12 bin Tekel işçisinin Ankara’da buluştuğu ve ağırlıklı olarak Türk-İş’e bağlı sendikaların katıldığı mitinge yaklaşık 70 bin işçi katıldı. Sabahın erken saatlerinde Ankara Tren Garı önünde toplanan on binlerce işçi, mitingin yapılacağı Sıhhiye Meydanına kadar sloganlar eşliğinde yürüdü. Yürüyüş ve miting boyunca “Genel Grev, Genel Direniş!” sloganı öne çıktı.
Yol-İş, Belediye-İş, Harb-İş ve Kristal-İş sendikalarında örgütlü işçilerin yoğun katılımının dikkat çektiği mitinge, Türk-İş’e bağlı diğer sendikaların yanı sıra, DİSK ve KESK’e bağlı sendikalar, emekten yana siyasi partiler, işçi örgütleri ve devrimci çevreler de destek verdi. Mitingde Tekel, İtfaiye ve özelleştirme kapsamında olan şeker fabrikaları işçileri adına konuşmalar yapıldı. İşçilerin konuşmaları alanda ilgiyle dinlendi ve sık sık alkışlandı.
İşçilerin hükümete öfkelerini haykırdığı mitingde, Türk-İş yönetimi de protesto edildi. Tes-İş ve Türk-Metal’e bağlı işçiler her zamanki gibi platformun ön tarafına yerleştirildi ve böylece Tekel işçilerinin tepkisinin kürsüye taşmasına engel olunmaya çalışıldı. Mustafa Kumlu konuşurken şu sloganlar alanda sıkça yankılandı: “Genel Grev, Genel Direniş!”, “Türk-İş Göreve, Genel Greve!”, “Bizi Satanı Biz De Satarız!”, “Salla Türk-İş Hükümet Düşecek!”. Ancak miting boyunca Türk-İş yöneticilerinden anlamlı eylem çağrıları bekleyen işçiler, bu beklentilerinin boşa çıkması üzerine Kumlu’nun konuşmasından bir süre sonra kürsüye çıkarak tepkilerini ortaya koydular. Bu sırada bürokratlar diğer illerden gelen işçileri otobüslerine yönlendirerek alanı hızla boşaltmaya çalışıyorlardı. Kürsüde bir saate yakın kalan Tekel işçileri, Türk-İş başkanının alana gelmesini ve genel grev çağrısında bulunmasını talep eden sloganlar attılar.
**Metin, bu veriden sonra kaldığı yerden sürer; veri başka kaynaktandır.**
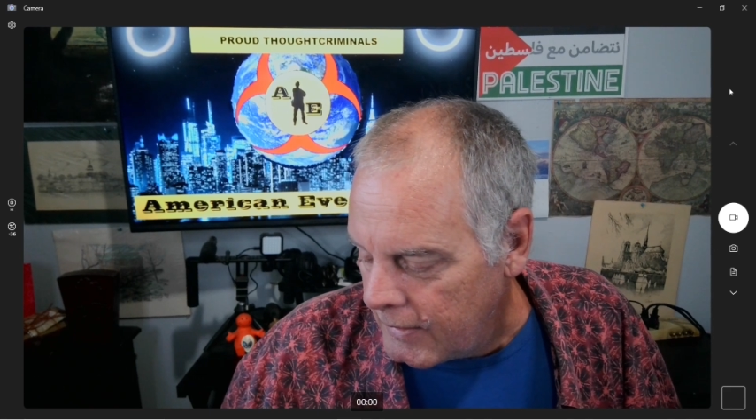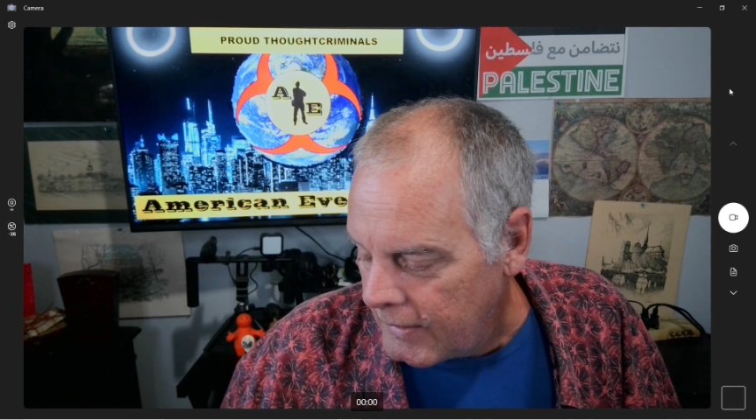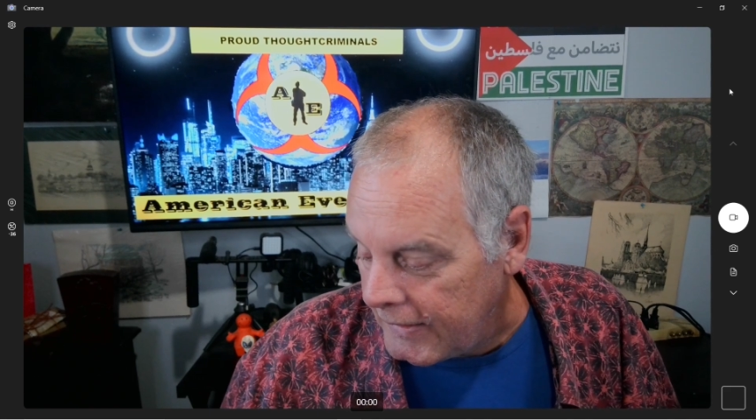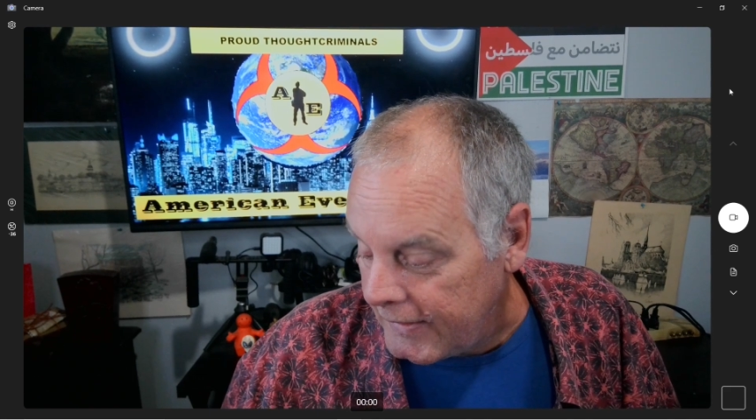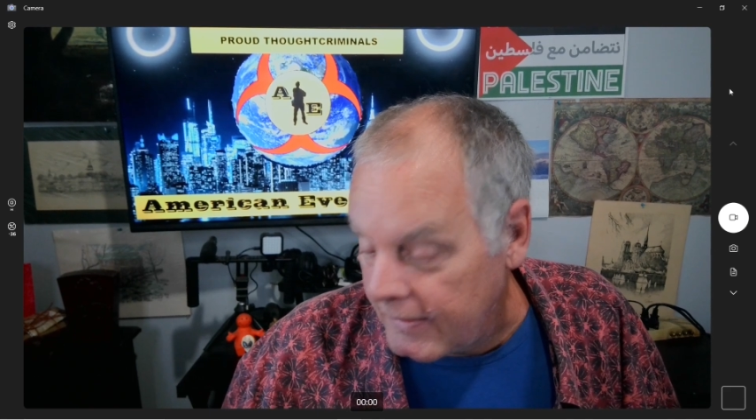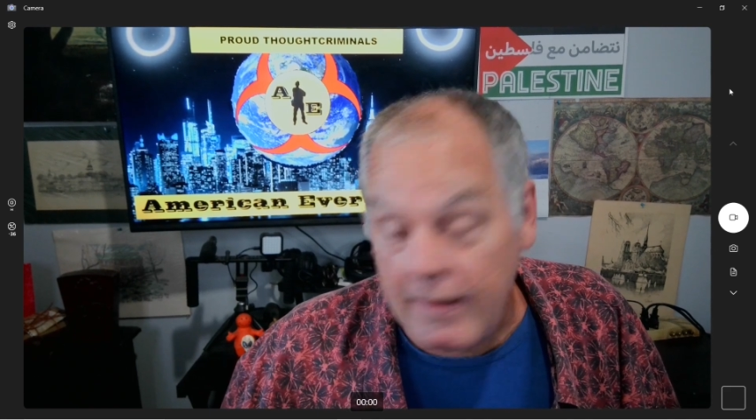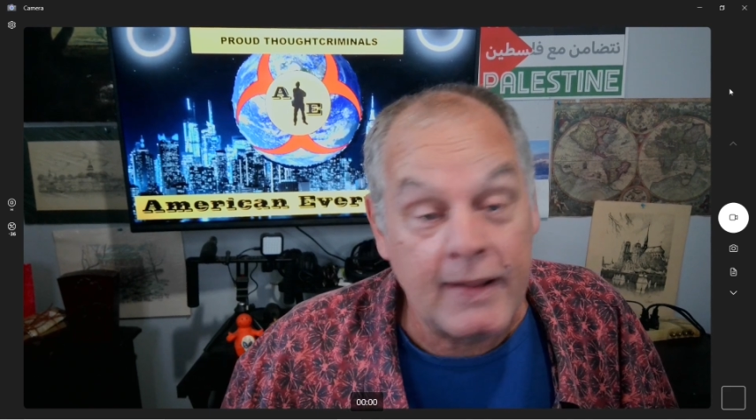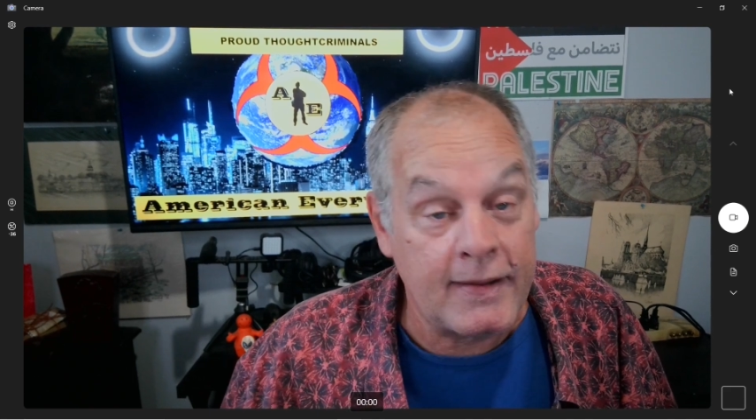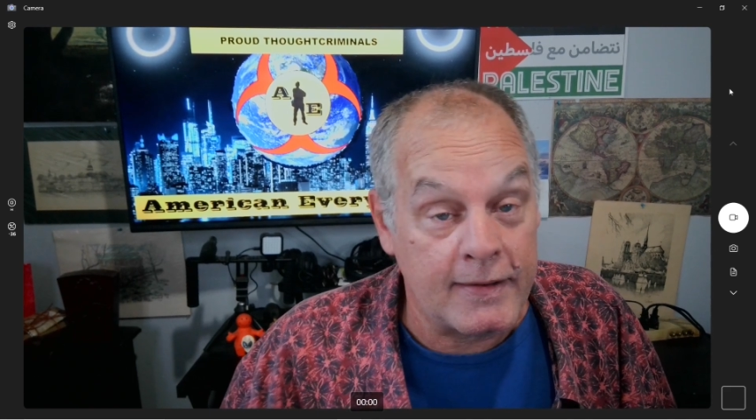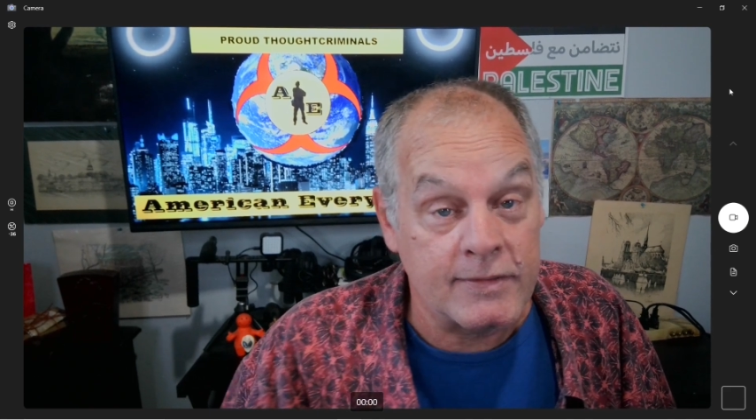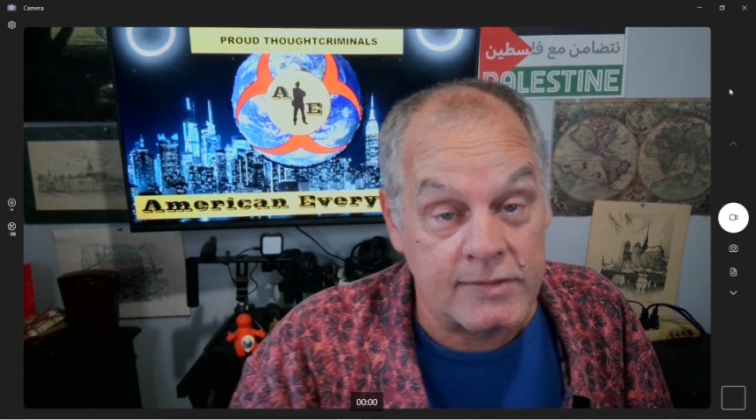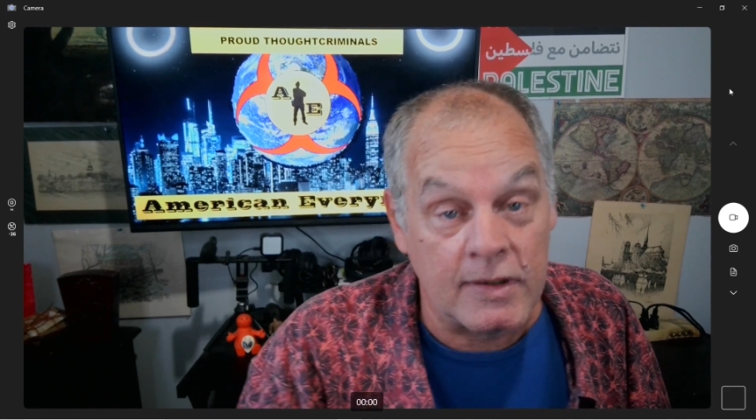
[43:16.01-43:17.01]

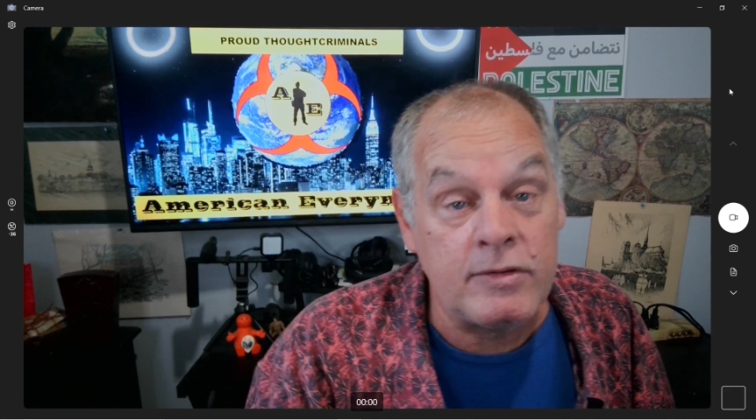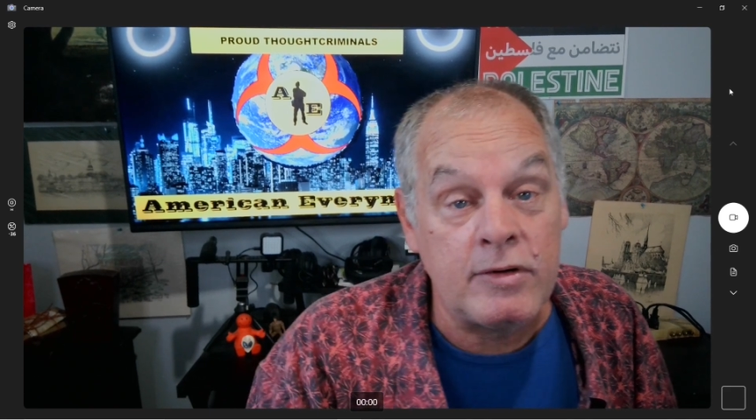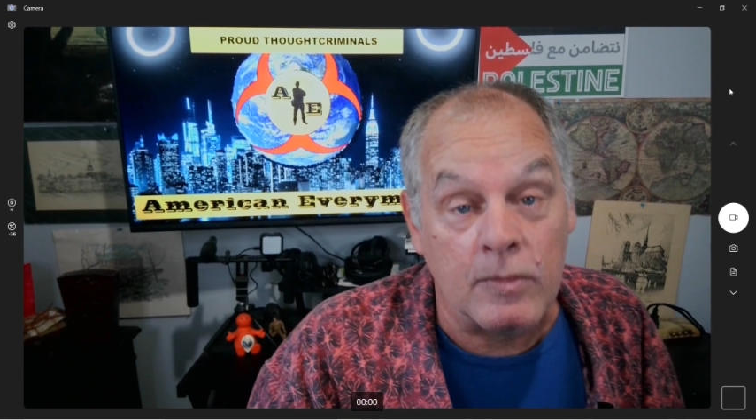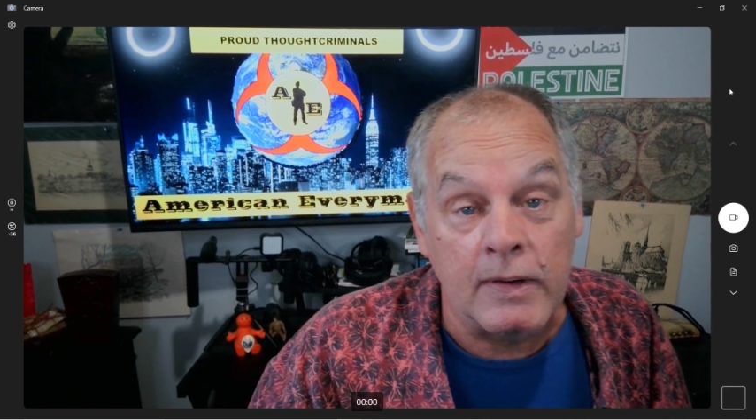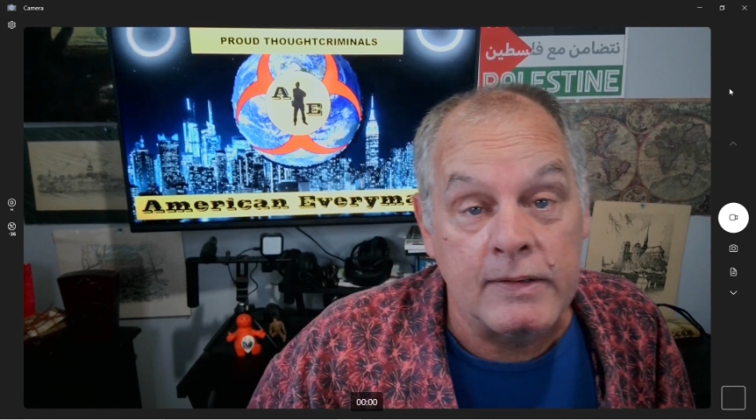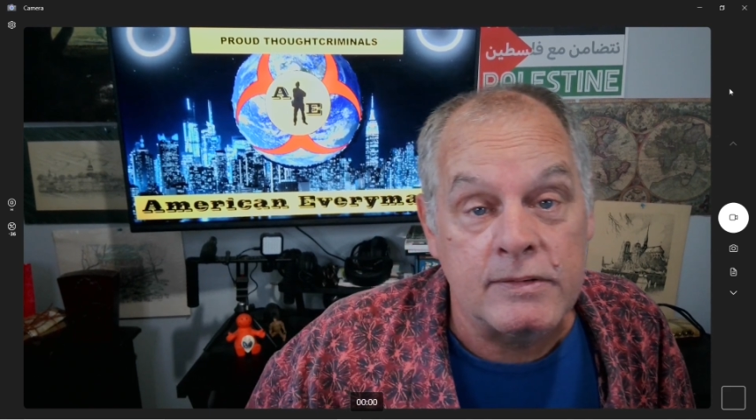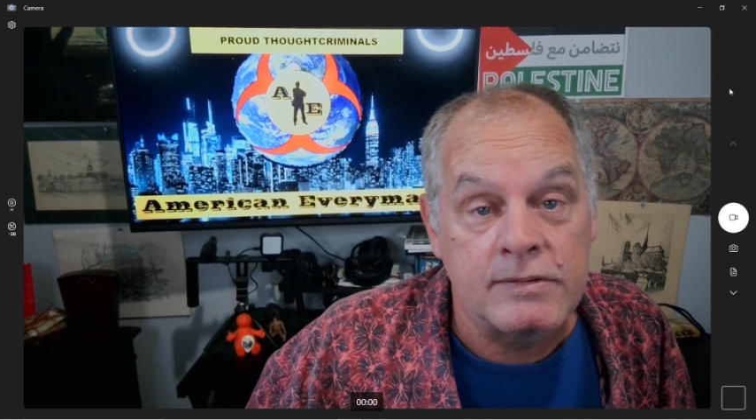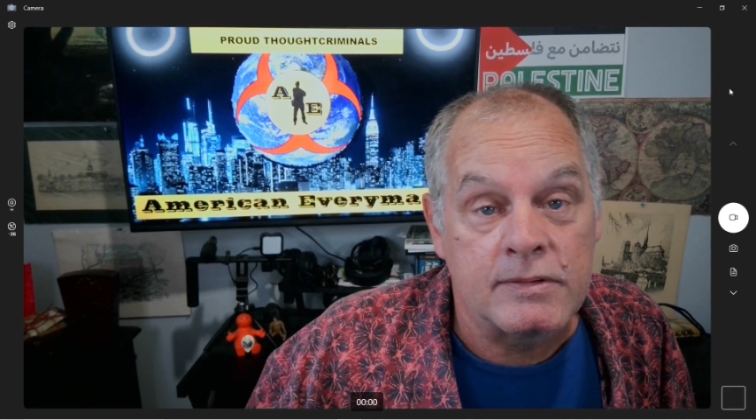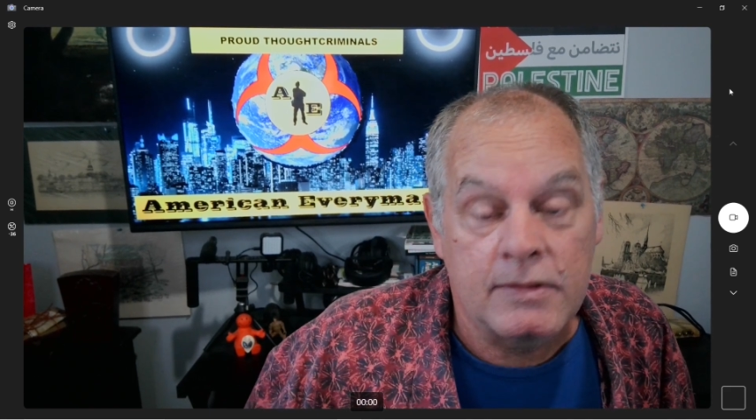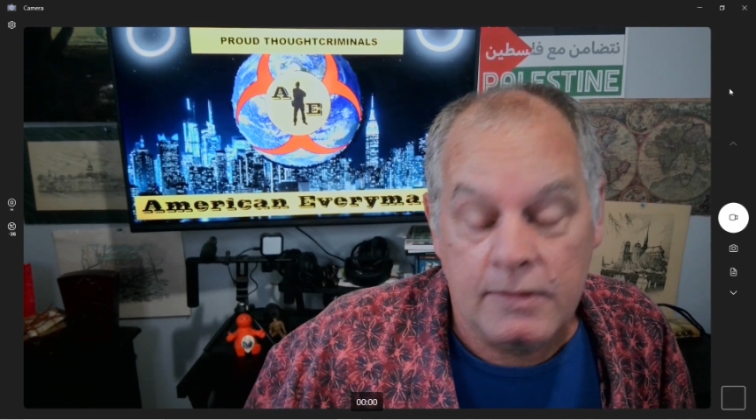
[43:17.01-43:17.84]
He insinuates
Ancak Tek Gıda-İş’in Tokat ve İstanbul-Cevizli şube başkanlarının müdahalesiyle işçiler kararsızlığa düştüler ve alanı boşaltmaya başladılar.
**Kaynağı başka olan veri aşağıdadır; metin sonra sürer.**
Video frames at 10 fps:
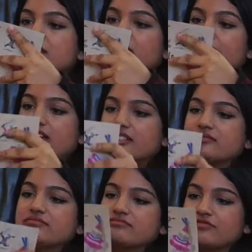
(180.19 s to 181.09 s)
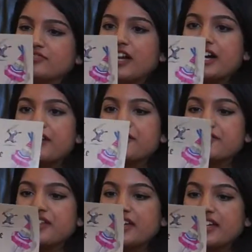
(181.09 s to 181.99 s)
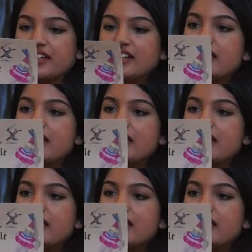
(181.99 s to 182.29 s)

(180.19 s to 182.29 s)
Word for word: like flyer thing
Alanın boşalmasının ardından Türk-İş Genel Merkezinin önüne gelen işçiler, burada da sendikalarını ve Türk-İş’i genel greve çağıran sloganlar haykırdılar. İşçilerin artan öfkesi ve basınçları sonucunda Tek Gıda-İş genel başkanı Mustafa Türkel, Türk-İş Genel Merkezinin balkonuna çıkarak işçilere seslenmek zorunda kaldı. Türkel, “Yola çıkarken ölmek var dönmek yok dedik. 34 gün yiğitçe direndik. Türk-İş aldığı kararların uygulanmasında özensiz davrandı. Şimdi sözün bittiği yerdeyiz. Bu miting bir son değil bir başlangıç olacak. Hiçbir güç Tekel işçilerinin önünde duramaz. Şimdi buradan Türk-İş’e ve tüm konfederasyonlara, siyasi partilere ve emek dostlarına sesleniyorum. Bizimle olmak istiyorsanız ve yüreğiniz yetiyorsa Sakarya Meydanına, yanımıza gelin” dedi. Türkel, Türk-İş önünde bekleyen işçilerin Pazartesiden itibaren her gün saat 17.00-19.00 arasında Sakarya Caddesinde olacağını ve bunu genel direnişe çevireceklerini belirterek konuşmasını bitirdi.
Türk-İş Genel Merkezine girerek Kumlu ile görüşmeye çalışan ve genel grev kararı aldırtmaya çalışan işçiler, uzun ikna konuşmalarından sonra dışarıya çıkarıldılar. Daha sonra işçiler direniş çadırlarına geri döndüler.
Direnişlerinin başlangıcından bu yana olduğumuz gibi mitingleri esnasında da UİD-DER’li işçiler olarak Tekel işçilerinin yanındaydık. Onlar kararlılıklarıyla, inançlarıyla ve inatlarıyla işçi sınıfına örnek olmaya devam ediyorlar.
Tekel İşçisi Onurlu Mücadelesinde Yalnız Değildir!
Yaşasın İşçilerin Birliği! Yaşasın Sınıf Dayanışması!